> _Saved data entries_:

◇ ◇ ◇ ◇ ◇ ◇ ◇

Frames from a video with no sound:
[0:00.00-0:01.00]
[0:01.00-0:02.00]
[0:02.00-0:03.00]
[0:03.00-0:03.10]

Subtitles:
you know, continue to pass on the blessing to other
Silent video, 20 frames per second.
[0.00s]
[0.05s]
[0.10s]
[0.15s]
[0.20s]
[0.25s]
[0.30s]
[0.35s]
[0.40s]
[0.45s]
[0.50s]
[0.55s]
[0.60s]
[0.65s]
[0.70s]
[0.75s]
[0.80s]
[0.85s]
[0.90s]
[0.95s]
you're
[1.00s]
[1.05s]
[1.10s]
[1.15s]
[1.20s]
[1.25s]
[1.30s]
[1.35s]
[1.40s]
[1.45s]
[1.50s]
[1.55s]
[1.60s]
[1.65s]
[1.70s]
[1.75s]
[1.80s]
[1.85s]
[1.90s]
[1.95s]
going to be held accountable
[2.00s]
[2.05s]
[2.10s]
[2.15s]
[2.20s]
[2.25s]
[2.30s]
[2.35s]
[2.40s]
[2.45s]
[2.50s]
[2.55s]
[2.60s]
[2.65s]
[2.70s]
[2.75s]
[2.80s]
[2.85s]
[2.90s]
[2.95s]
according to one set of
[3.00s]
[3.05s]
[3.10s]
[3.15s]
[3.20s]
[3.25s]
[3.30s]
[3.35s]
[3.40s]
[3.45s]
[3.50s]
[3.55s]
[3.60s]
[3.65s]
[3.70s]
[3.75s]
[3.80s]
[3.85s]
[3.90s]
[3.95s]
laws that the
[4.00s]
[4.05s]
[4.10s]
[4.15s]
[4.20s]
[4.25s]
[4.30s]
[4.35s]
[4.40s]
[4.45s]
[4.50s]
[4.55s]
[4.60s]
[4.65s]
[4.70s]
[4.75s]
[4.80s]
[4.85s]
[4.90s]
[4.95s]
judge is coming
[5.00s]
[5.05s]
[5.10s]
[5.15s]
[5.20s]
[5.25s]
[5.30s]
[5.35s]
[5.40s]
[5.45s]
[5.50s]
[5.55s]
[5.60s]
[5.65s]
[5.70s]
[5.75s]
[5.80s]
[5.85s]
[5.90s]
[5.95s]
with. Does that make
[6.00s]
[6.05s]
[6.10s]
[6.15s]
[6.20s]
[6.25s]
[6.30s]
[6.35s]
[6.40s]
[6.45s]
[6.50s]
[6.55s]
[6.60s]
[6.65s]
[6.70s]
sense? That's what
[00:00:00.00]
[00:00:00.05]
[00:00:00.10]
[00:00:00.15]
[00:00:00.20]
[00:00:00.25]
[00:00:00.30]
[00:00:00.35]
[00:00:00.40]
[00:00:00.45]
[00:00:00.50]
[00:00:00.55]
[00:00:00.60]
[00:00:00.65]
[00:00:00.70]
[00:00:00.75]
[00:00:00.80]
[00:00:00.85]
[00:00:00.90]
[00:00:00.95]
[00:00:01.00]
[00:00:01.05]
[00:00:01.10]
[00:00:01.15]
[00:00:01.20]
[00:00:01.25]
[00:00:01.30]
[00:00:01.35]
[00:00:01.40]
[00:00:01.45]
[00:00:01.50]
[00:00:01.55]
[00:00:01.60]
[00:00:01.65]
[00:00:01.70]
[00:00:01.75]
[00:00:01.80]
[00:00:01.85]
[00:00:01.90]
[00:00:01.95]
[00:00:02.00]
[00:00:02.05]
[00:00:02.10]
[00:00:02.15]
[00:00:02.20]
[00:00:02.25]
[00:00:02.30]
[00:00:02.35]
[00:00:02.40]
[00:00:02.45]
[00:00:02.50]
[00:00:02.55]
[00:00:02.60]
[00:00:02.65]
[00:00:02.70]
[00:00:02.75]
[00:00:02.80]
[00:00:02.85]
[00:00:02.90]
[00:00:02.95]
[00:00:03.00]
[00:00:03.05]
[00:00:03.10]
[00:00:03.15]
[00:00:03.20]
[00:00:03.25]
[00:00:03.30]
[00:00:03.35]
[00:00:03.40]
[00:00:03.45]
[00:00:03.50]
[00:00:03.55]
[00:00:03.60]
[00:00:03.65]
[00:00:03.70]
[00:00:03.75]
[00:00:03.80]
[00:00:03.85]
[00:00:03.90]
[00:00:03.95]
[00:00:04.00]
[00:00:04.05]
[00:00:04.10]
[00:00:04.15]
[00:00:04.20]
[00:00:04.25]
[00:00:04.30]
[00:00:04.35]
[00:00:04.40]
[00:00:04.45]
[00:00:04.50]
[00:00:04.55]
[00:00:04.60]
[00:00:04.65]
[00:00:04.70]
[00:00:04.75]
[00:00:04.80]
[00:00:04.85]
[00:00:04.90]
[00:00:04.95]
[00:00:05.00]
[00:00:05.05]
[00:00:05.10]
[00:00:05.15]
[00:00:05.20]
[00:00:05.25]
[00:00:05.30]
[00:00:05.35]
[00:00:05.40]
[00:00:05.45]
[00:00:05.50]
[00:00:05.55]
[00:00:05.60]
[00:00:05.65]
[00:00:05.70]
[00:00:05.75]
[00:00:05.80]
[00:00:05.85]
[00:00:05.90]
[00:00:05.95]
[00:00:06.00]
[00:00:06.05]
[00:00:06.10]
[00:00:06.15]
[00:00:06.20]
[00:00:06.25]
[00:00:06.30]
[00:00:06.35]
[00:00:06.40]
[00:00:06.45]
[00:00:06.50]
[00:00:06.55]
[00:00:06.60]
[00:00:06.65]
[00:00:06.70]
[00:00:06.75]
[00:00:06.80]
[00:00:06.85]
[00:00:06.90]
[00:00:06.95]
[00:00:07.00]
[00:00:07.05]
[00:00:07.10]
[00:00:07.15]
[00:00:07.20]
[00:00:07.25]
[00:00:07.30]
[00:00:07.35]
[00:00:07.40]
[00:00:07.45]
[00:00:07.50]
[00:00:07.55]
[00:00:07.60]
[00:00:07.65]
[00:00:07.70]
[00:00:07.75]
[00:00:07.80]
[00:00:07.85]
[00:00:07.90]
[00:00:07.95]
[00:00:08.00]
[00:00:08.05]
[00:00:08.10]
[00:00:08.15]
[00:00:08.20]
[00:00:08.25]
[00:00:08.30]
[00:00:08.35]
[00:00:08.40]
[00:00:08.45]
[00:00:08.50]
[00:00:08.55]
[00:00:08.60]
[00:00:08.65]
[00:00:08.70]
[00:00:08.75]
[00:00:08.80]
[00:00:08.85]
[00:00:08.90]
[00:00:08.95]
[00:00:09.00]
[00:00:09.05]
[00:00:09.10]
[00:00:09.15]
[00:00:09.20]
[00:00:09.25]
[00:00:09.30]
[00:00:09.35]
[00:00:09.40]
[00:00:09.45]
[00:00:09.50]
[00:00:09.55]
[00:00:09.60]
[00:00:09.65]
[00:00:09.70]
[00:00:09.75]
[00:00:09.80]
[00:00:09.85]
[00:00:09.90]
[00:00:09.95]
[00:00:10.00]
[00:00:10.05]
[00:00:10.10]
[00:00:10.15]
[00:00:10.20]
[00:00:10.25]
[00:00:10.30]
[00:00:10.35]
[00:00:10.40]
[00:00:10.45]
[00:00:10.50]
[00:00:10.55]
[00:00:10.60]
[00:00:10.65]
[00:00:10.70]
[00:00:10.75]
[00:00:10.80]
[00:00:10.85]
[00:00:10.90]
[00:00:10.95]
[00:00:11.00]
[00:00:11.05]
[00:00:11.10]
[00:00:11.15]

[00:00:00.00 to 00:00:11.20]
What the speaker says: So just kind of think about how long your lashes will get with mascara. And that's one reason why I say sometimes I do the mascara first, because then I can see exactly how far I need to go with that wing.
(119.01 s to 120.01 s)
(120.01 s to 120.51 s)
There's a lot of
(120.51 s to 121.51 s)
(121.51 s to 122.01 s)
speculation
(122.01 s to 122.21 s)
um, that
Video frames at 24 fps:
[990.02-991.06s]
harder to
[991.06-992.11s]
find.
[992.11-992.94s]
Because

◇ ◇ ◇ ◇ ◇ ◇ ◇

> _Exercise brief_: Reproduce the lines from the one containing "[00:00:10.75]" to the end of the entries, keeping both ends and adding nothing.

> _Task response_:
[00:00:10.75]
[00:00:10.80]
[00:00:10.85]
[00:00:10.90]
[00:00:10.95]
[00:00:11.00]
[00:00:11.05]
[00:00:11.10]
[00:00:11.15]

[00:00:00.00 to 00:00:11.20]
What the speaker says: So just kind of think about how long your lashes will get with mascara. And that's one reason why I say sometimes I do the mascara first, because then I can see exactly how far I need to go with that wing.
(119.01 s to 120.01 s)
(120.01 s to 120.51 s)
There's a lot of
(120.51 s to 121.51 s)
(121.51 s to 122.01 s)
speculation
(122.01 s to 122.21 s)
um, that
Video frames at 24 fps:
[990.02-991.06s]
harder to
[991.06-992.11s]
find.
[992.11-992.94s]
Because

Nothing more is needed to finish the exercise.